Ele descarta a possibilidade de, na atual conjuntura, o país receber plantas de metanol. Isso só poderia ser mudado por meio de um programa de governo de incentivo a toda a cadeia de valor.
A longo prazo
Desde 2012, as compras brasileiras do insumo no mercado externo vêm crescendo. O salto nas importações computado nesse período já totaliza 33%. E de acordo com o consultor, a perspectiva é que se elevem ainda mais. “Na medida em que se mantém o negócio monopolizado, sem uma estrutura competitiva, sem criar um plano de governo para proteger a indústria química nacional, aumenta a importação”, diz Tavares, que ressalta a importância de uma indústria química forte e consolidada, já que esta é a base para outros setores da economia.Enquanto o Brasil demora a acelerar, os Estados Unidos se preparam para avançar sobre o mercado global.

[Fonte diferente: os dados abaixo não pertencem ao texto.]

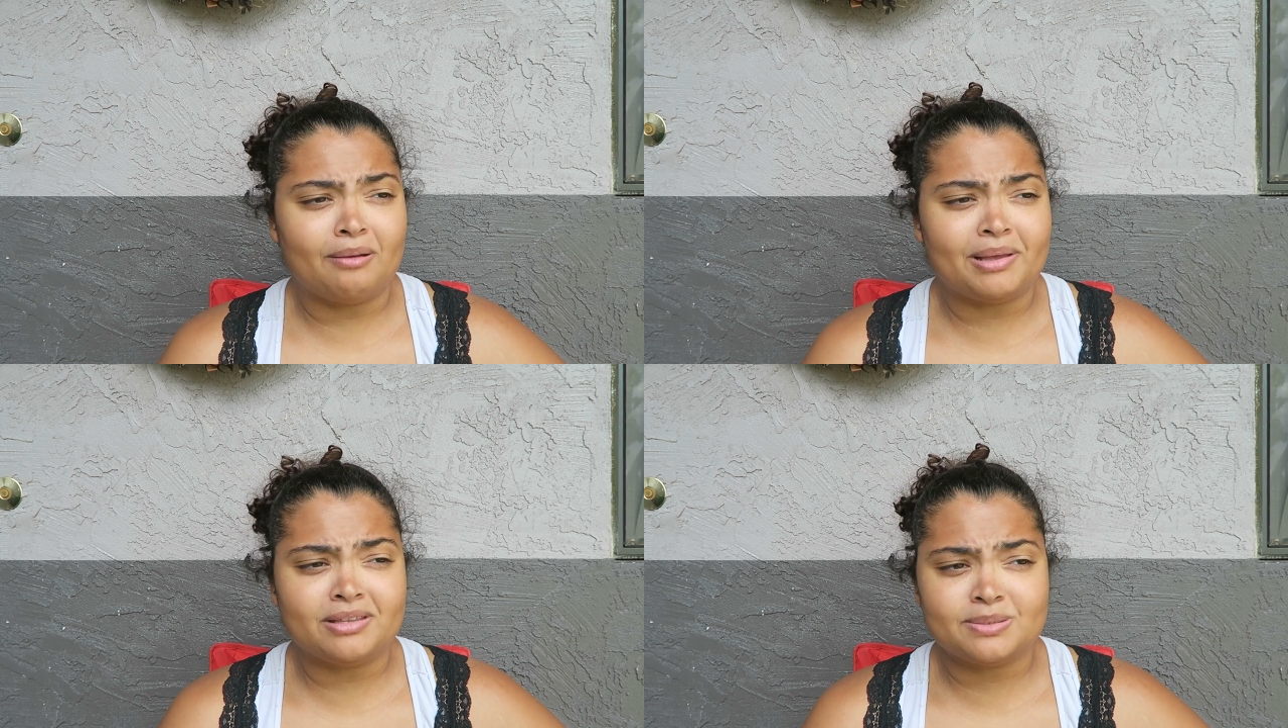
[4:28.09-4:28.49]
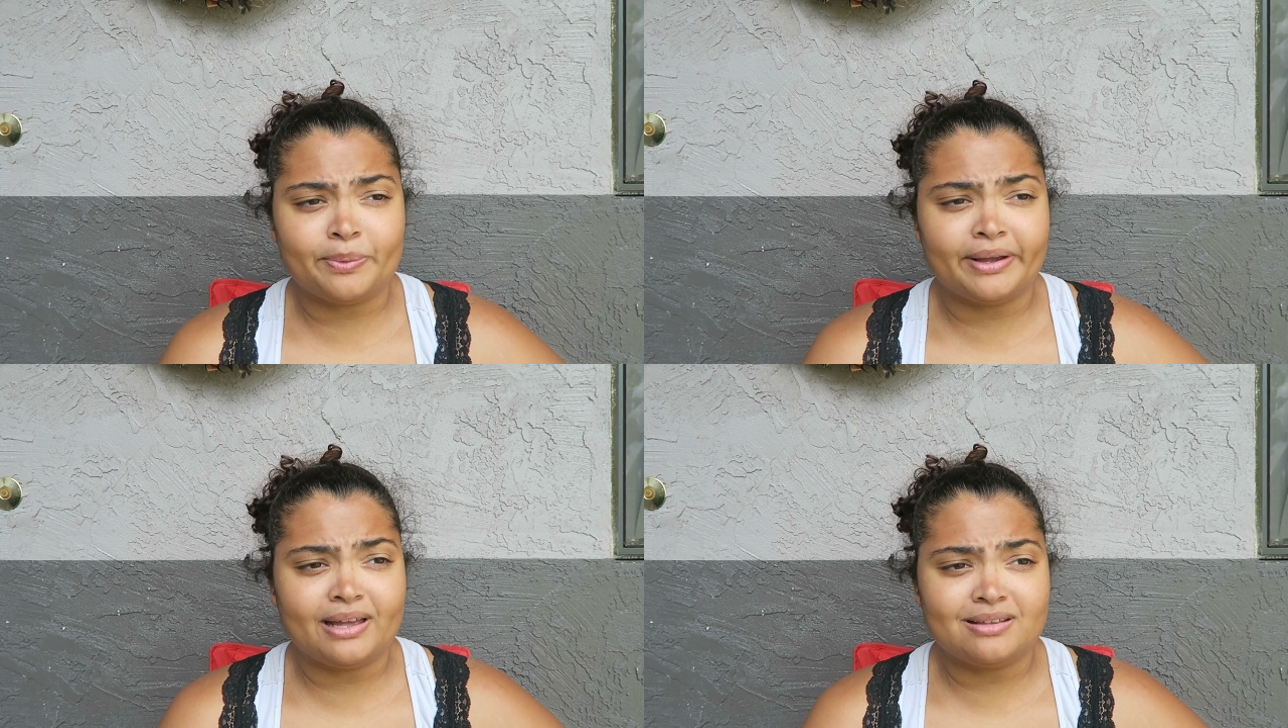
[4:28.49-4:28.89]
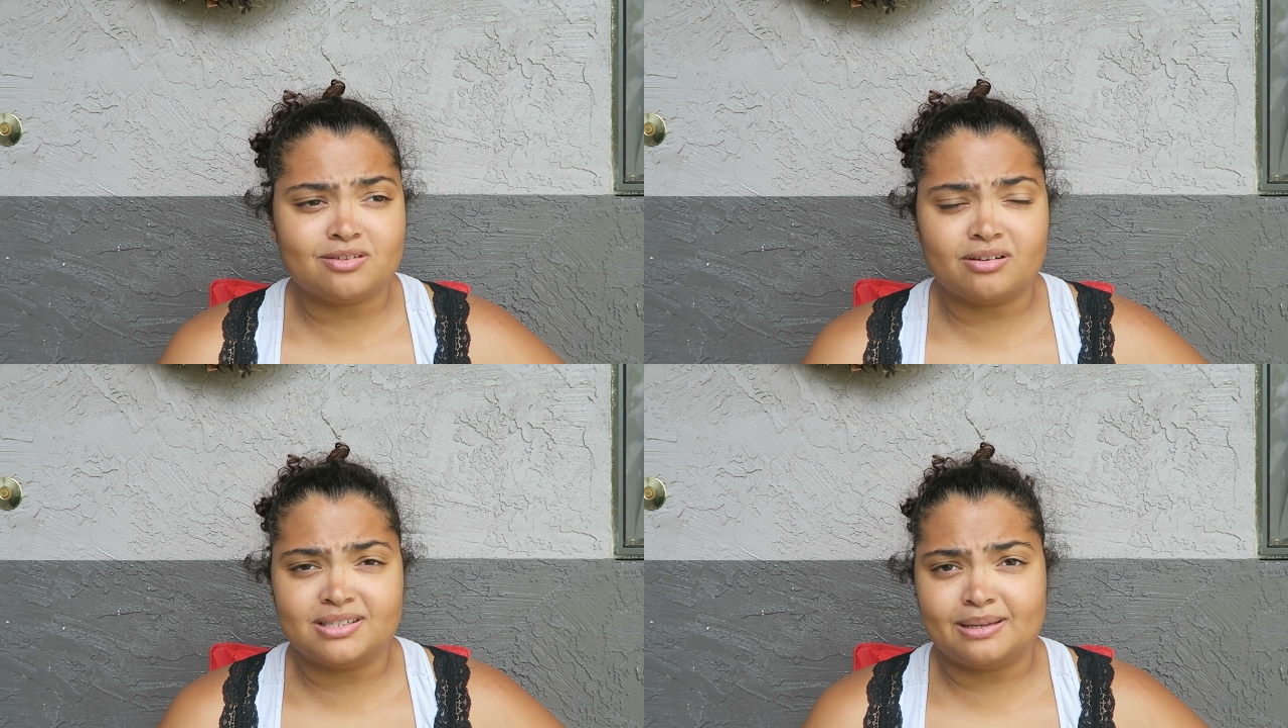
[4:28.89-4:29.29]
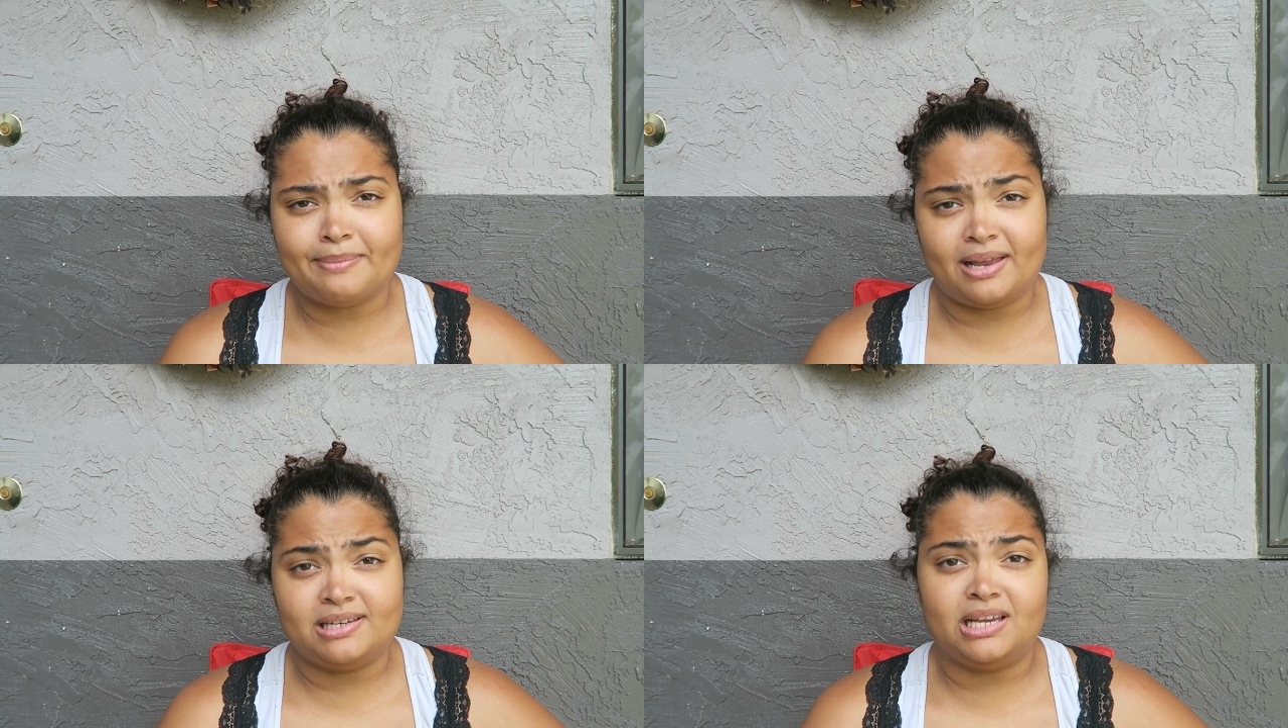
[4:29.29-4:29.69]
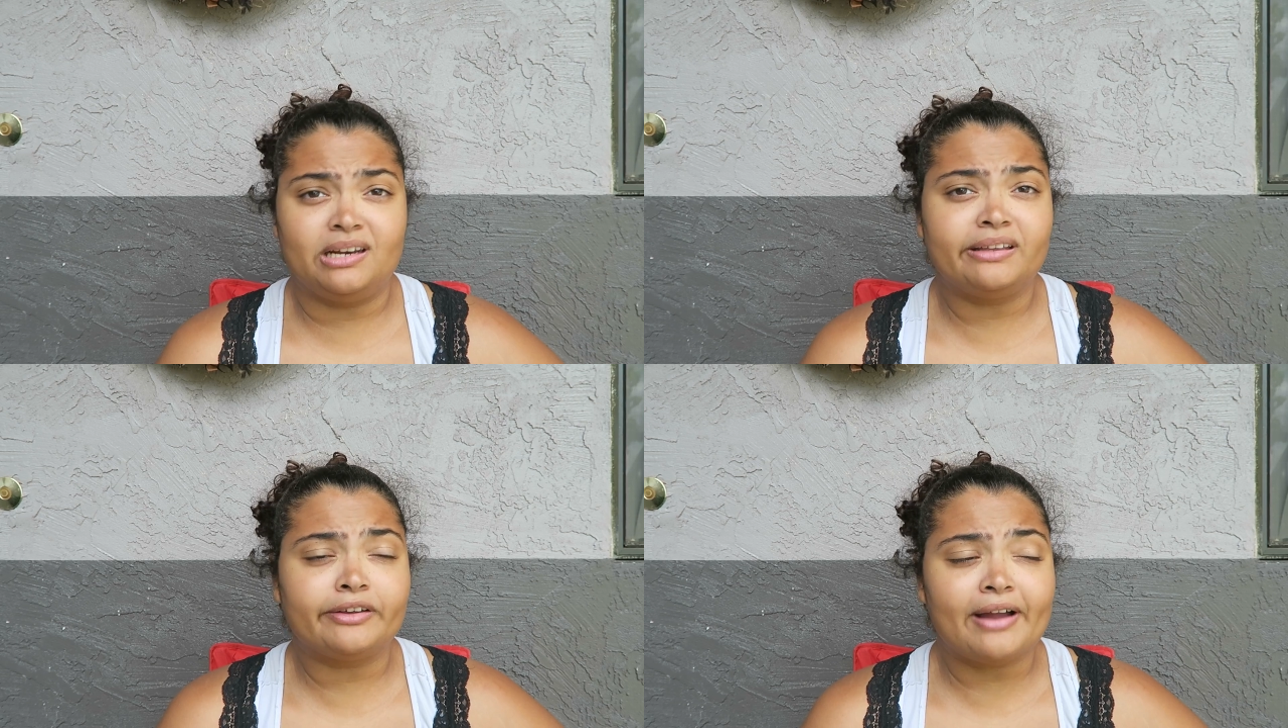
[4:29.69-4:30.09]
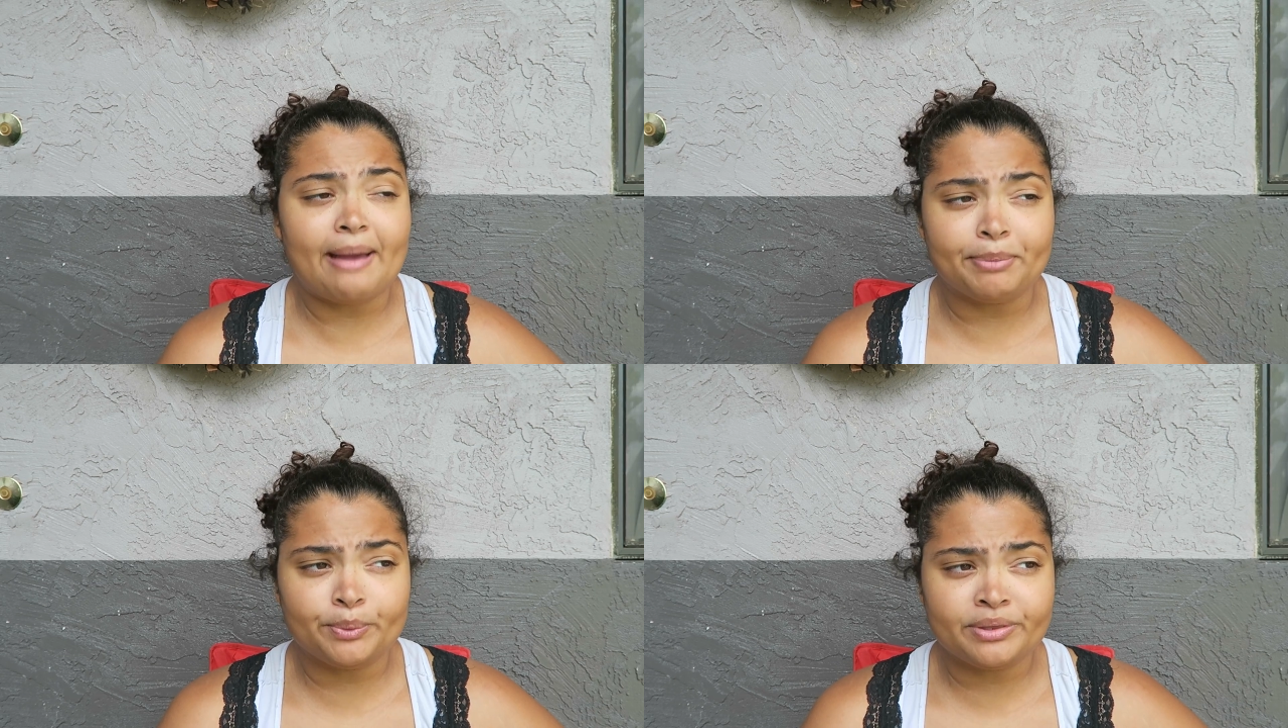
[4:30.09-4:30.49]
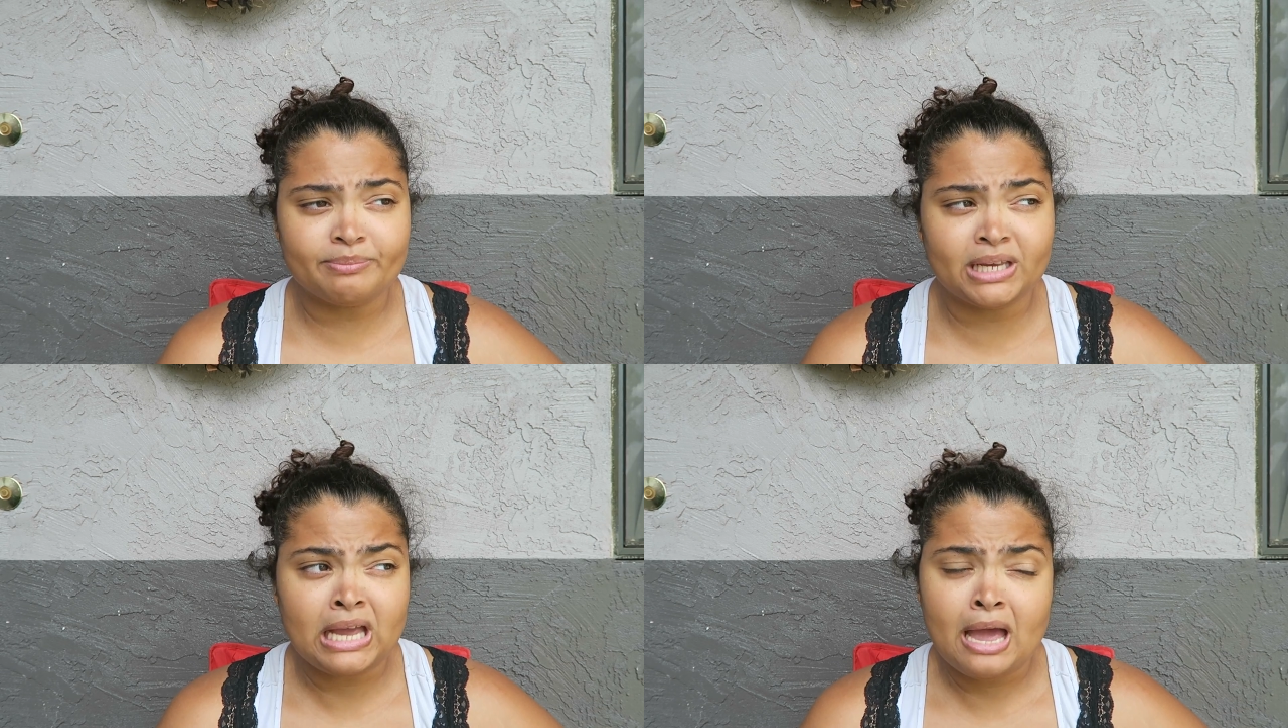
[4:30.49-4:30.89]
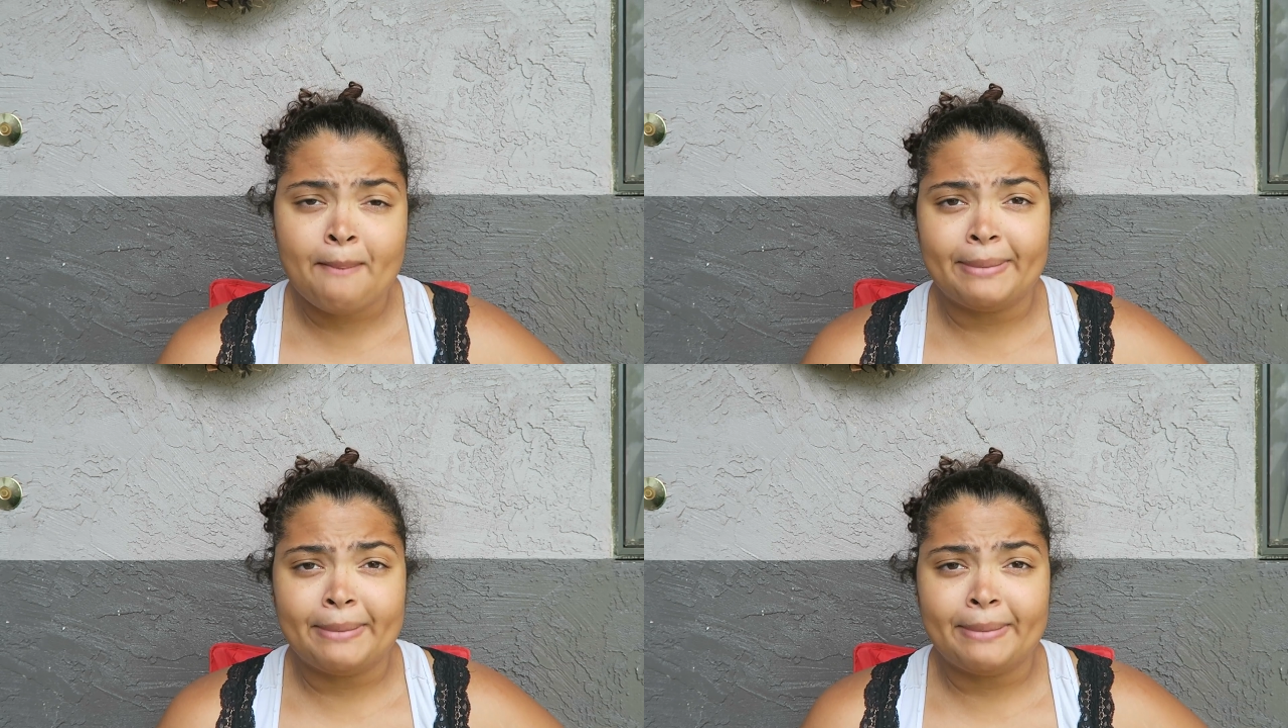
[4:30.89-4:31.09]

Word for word: Um, at this point, as long as I'm maintaining, they're happy with me.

É verdade que, ao menos por enquanto, esse avanço ainda é algo para o futuro – a quantidade do composto trazida dos Estados Unidos para o Brasil no ano passado foi de insignificantes 73,5 toneladas. Entretanto, num mundo globalizado, é de se esperar que os efeitos dessa realocação dos investimentos da indústria do metanol, impulsionada pela oferta barata de gás natural nos EUA, ressoem por aqui.
Por ora, o que se pode dizer com certeza é que as mudanças em andamento ainda não se mostram suficientes para colocar os norte-americanos na lista de fornecedores preferenciais de metanol para a praça brasileira.